Getting Metro Detroit Ready for College

hen Ciera Smith began taking chemistry courses at Western Michigan University, she felt comfortable with the material her professors presented and the fast pace of her classes. She credits her Advanced Placement chemistry teacher, Cynthia Bridges, for preparing her and her Detroit Renaissance High School classmates for college-level work, even if they complained about the amount of homework they had at the time.

Although Smith, a fourth-year biomedical sciences major, felt prepared for college, she noticed educational deficits in other courses that her peers didn’t possess.

 “There were some courses where my classmates had some type of background knowledge that I didn’t,” she says. “They could say, ‘Oh, we had a class for that,’ or ‘Oh, I learned that in high school.’ I know there’s a lack of resources in Detroit Public Schools, but it would have been nice to have more of a variety of class options in high school to be ready for college.”

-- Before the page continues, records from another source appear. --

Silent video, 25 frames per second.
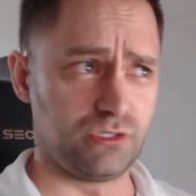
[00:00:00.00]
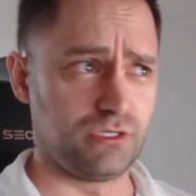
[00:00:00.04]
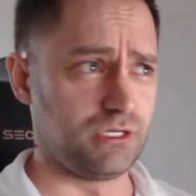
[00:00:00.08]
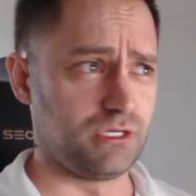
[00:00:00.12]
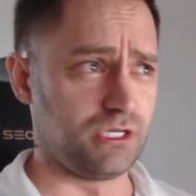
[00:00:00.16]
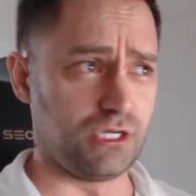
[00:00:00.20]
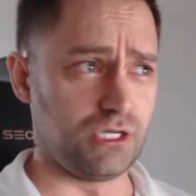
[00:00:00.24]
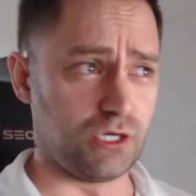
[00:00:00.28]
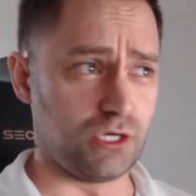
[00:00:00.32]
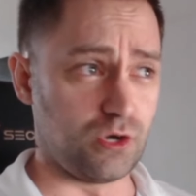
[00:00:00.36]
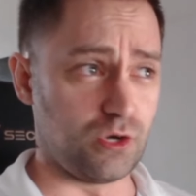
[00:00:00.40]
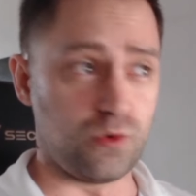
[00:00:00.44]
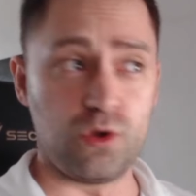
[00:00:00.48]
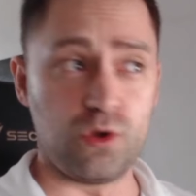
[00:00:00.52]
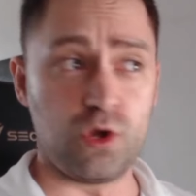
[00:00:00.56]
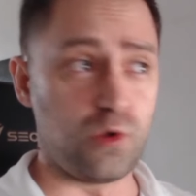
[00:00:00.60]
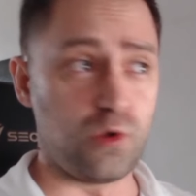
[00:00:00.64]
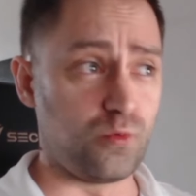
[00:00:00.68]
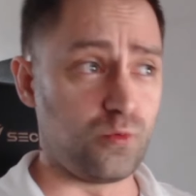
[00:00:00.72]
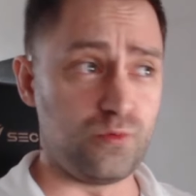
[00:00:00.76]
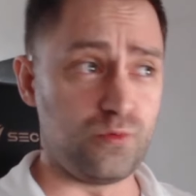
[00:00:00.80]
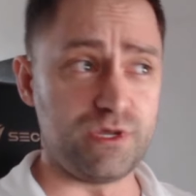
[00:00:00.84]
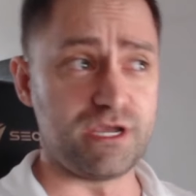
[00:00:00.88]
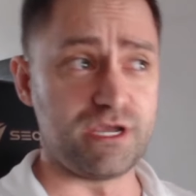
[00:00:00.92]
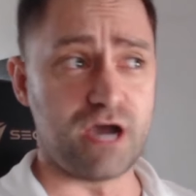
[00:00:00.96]
You know,
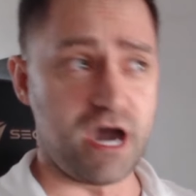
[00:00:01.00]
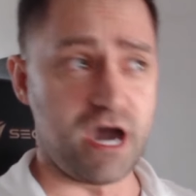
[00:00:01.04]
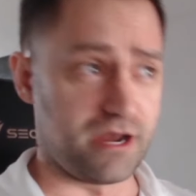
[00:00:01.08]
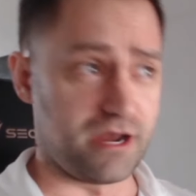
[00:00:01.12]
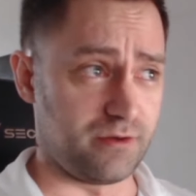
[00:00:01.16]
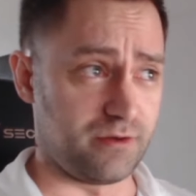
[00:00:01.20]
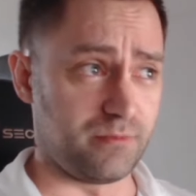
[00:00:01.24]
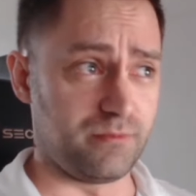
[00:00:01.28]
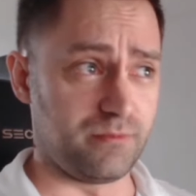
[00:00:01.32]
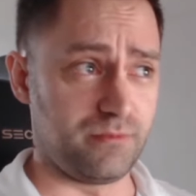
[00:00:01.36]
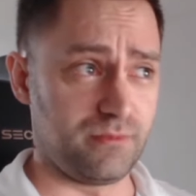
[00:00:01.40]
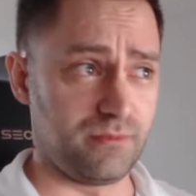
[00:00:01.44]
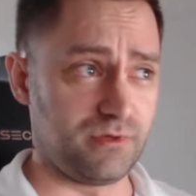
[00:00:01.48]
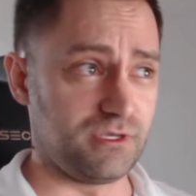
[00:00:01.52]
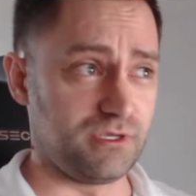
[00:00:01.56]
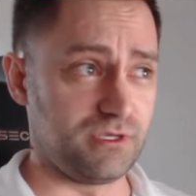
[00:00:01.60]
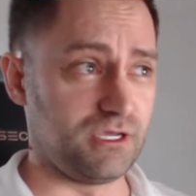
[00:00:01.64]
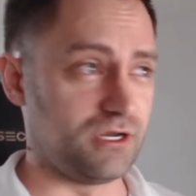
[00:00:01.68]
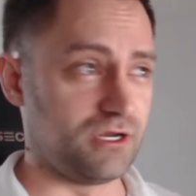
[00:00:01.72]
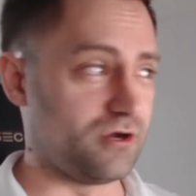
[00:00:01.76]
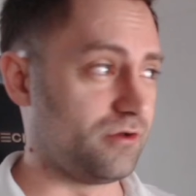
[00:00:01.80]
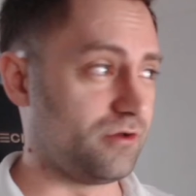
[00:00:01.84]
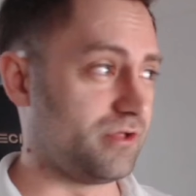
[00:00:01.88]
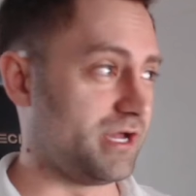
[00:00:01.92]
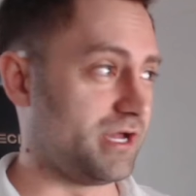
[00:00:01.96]
we got them. You
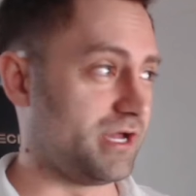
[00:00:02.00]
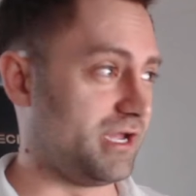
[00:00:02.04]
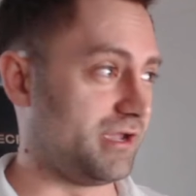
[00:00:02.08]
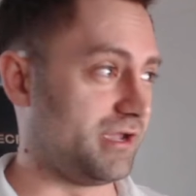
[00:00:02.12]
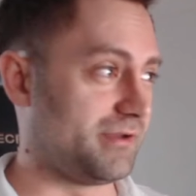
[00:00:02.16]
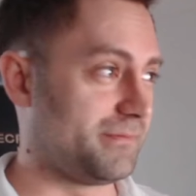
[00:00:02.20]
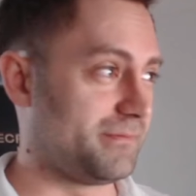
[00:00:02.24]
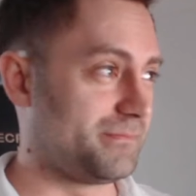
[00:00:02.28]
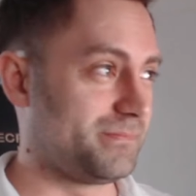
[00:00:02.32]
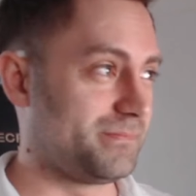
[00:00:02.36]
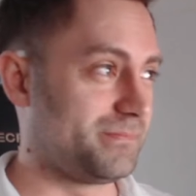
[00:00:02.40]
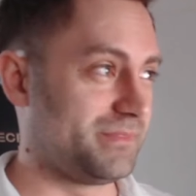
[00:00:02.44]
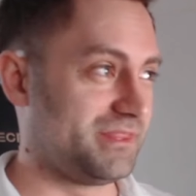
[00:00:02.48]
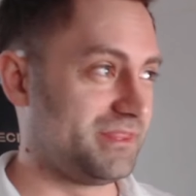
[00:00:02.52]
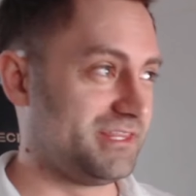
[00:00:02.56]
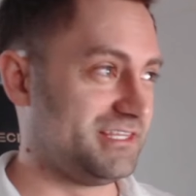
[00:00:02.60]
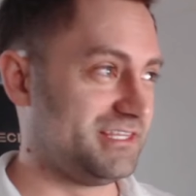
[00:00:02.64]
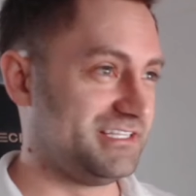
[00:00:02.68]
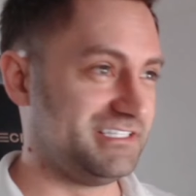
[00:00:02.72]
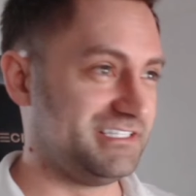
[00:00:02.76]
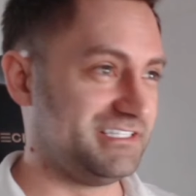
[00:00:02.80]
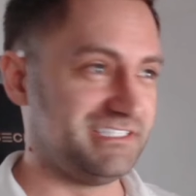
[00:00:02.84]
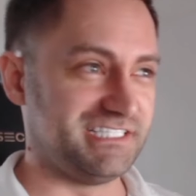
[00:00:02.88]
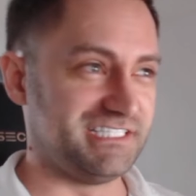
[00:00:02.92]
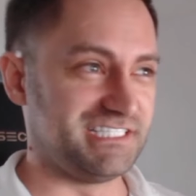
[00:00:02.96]
know, like
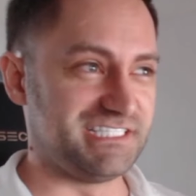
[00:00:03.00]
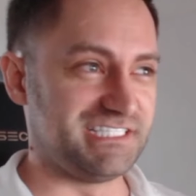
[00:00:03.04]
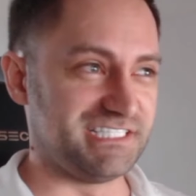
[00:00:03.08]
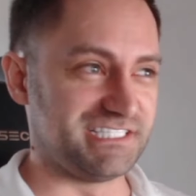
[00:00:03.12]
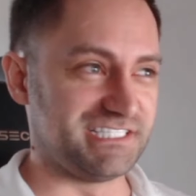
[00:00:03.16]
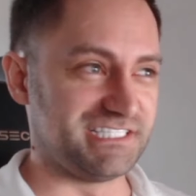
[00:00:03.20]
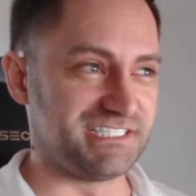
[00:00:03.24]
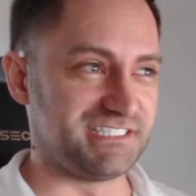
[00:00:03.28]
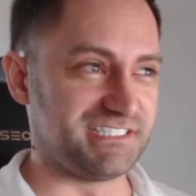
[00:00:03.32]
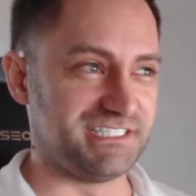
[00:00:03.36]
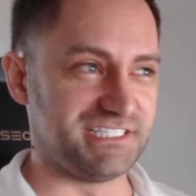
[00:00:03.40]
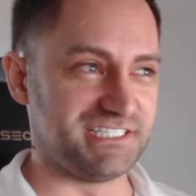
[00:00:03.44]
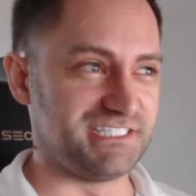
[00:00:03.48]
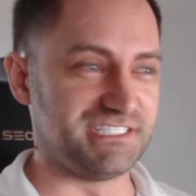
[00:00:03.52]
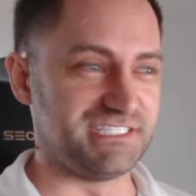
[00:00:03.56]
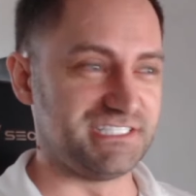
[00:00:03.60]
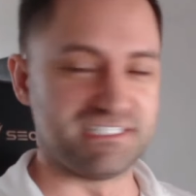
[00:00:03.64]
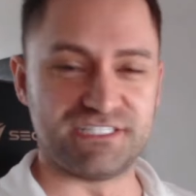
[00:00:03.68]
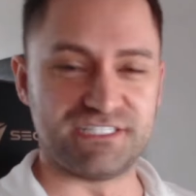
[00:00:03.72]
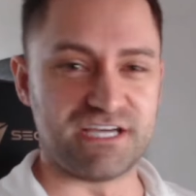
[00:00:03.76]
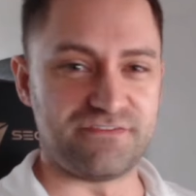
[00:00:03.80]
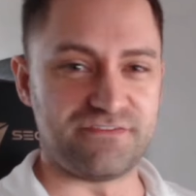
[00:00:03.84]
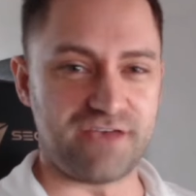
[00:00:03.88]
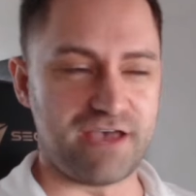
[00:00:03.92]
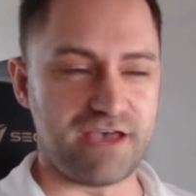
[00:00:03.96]
this is this is
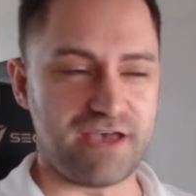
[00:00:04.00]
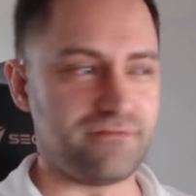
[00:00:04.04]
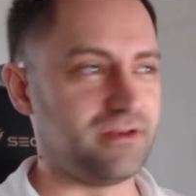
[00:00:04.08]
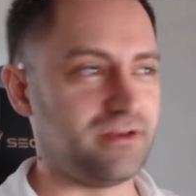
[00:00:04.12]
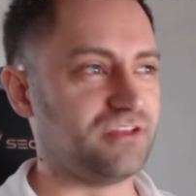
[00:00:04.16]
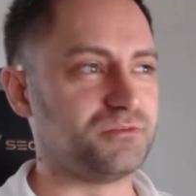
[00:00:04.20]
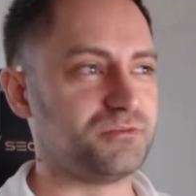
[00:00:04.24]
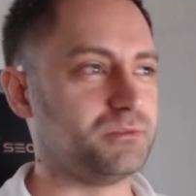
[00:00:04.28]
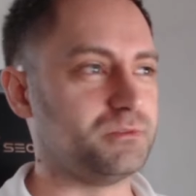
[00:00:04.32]
enough evidence, but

African-American students like Smith, who took two Advanced Placement courses and completed a college prep curriculum in high school, are more likely to be prepared to succeed than their counterparts who didn’t have access to a rigorous course load. For too many Black students, however, the latter is the norm-they’re less likely to attend high schools with a full range of honors courses, higher-level class offerings in math and science, or programs that offer the opportunity to earn college credit before graduation.

On one measure of college readiness, the ACT exam, a whopping 62 percent of ACT-tested Black students in the graduating class of 2014 met none of the organization’s four College Readiness Benchmarks-twice the rate of all students, according to new report The Condition of College and Career Readiness 2014: African American Students. Part of the requirements of the Michigan Merit Exam, ACT scores are among the factors used to define students as college-ready.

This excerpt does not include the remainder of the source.